> Task description: Each line of the records below needs repeating exactly. Skip the pictures.

> Input data:
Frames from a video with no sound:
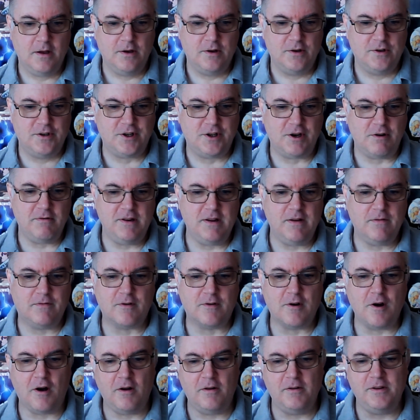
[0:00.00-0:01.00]
So you've
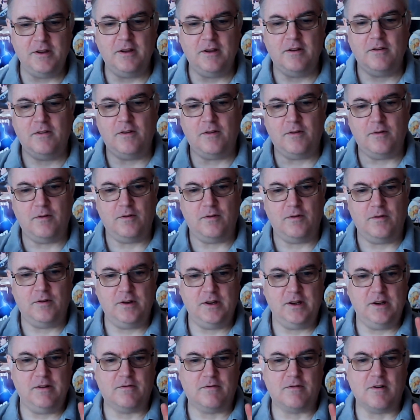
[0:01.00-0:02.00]
got
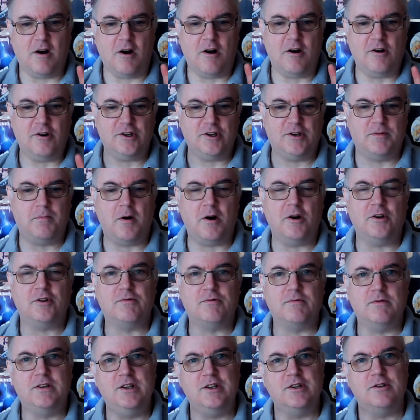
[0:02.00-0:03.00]
you've got Hodgepodge,
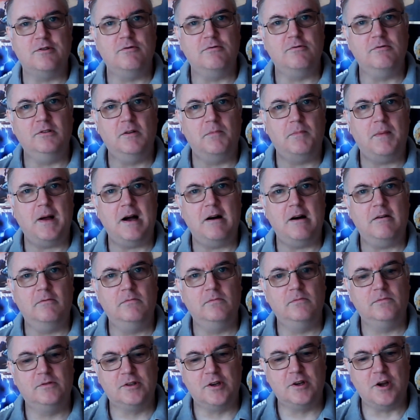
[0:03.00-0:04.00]
which is all about
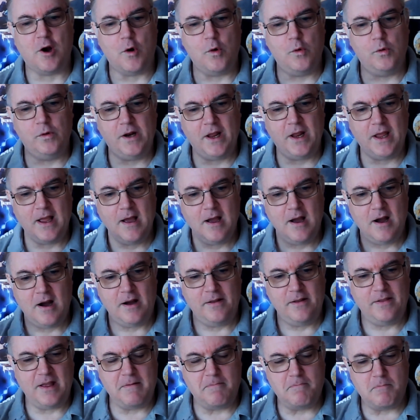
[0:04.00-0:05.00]
Goldie,
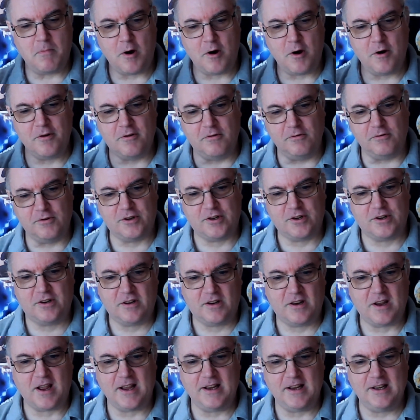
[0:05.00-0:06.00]
and then Michael
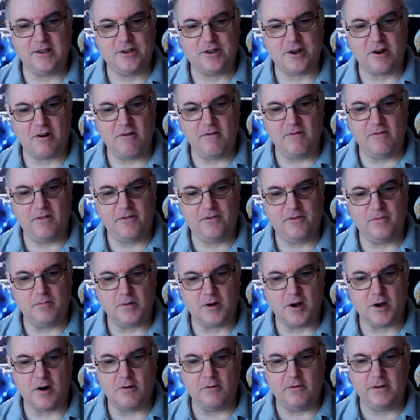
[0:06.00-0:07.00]
takes over from
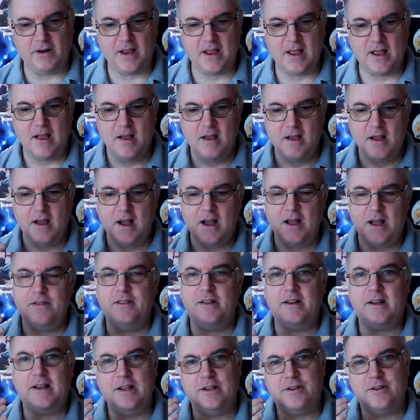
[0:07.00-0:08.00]
Goldie. And
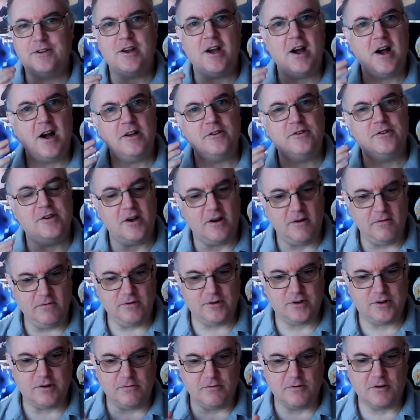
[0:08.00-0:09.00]
the guitar
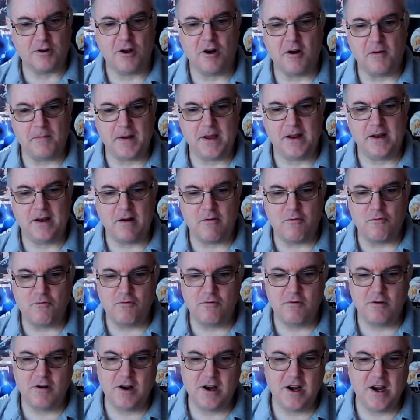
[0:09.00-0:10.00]
tones all come in
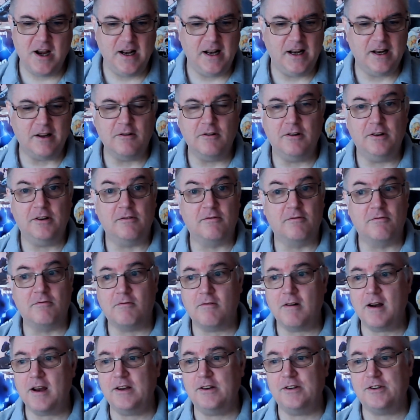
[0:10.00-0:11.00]
really good.
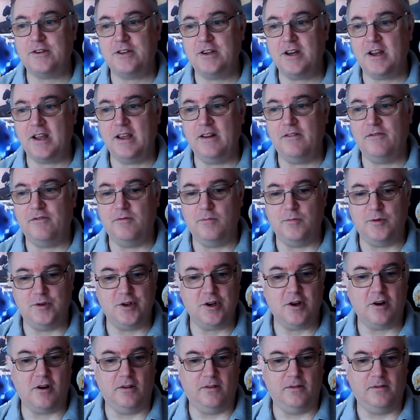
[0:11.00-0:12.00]
Great singing from
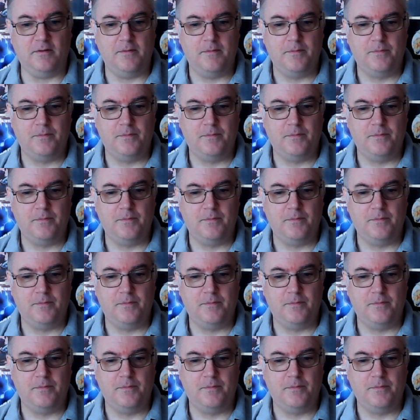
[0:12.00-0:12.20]
John.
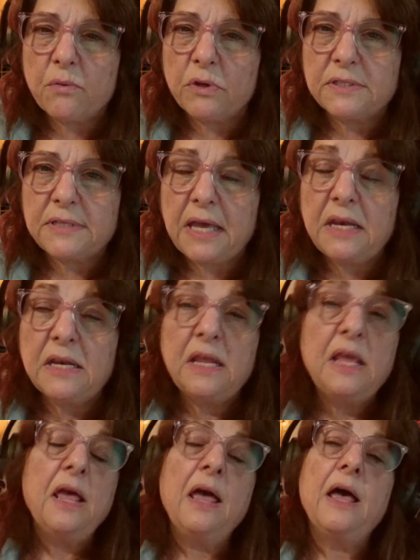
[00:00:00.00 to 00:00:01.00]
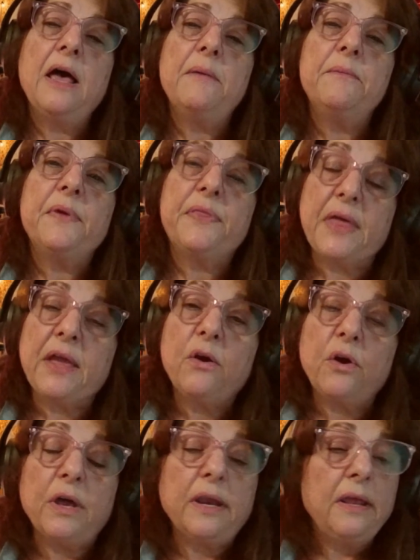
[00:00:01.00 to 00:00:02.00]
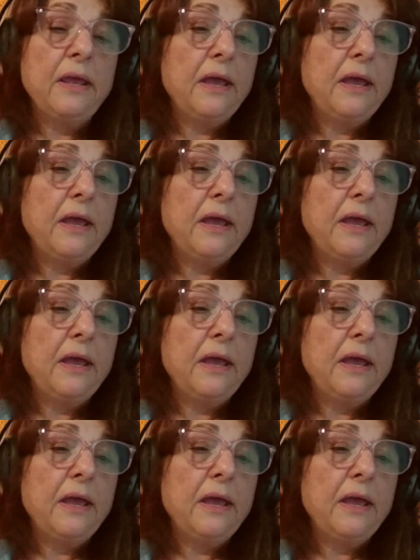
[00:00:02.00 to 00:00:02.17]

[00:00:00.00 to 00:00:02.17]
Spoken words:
real sudden, but they could.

> Solution to the exercise:
Frames from a video with no sound:
[0:00.00-0:01.00]
So you've
[0:01.00-0:02.00]
got
[0:02.00-0:03.00]
you've got Hodgepodge,
[0:03.00-0:04.00]
which is all about
[0:04.00-0:05.00]
Goldie,
[0:05.00-0:06.00]
and then Michael
[0:06.00-0:07.00]
takes over from
[0:07.00-0:08.00]
Goldie. And
[0:08.00-0:09.00]
the guitar
[0:09.00-0:10.00]
tones all come in
[0:10.00-0:11.00]
really good.
[0:11.00-0:12.00]
Great singing from
[0:12.00-0:12.20]
John.
[00:00:00.00 to 00:00:01.00]
[00:00:01.00 to 00:00:02.00]
[00:00:02.00 to 00:00:02.17]

[00:00:00.00 to 00:00:02.17]
Spoken words:
real sudden, but they could.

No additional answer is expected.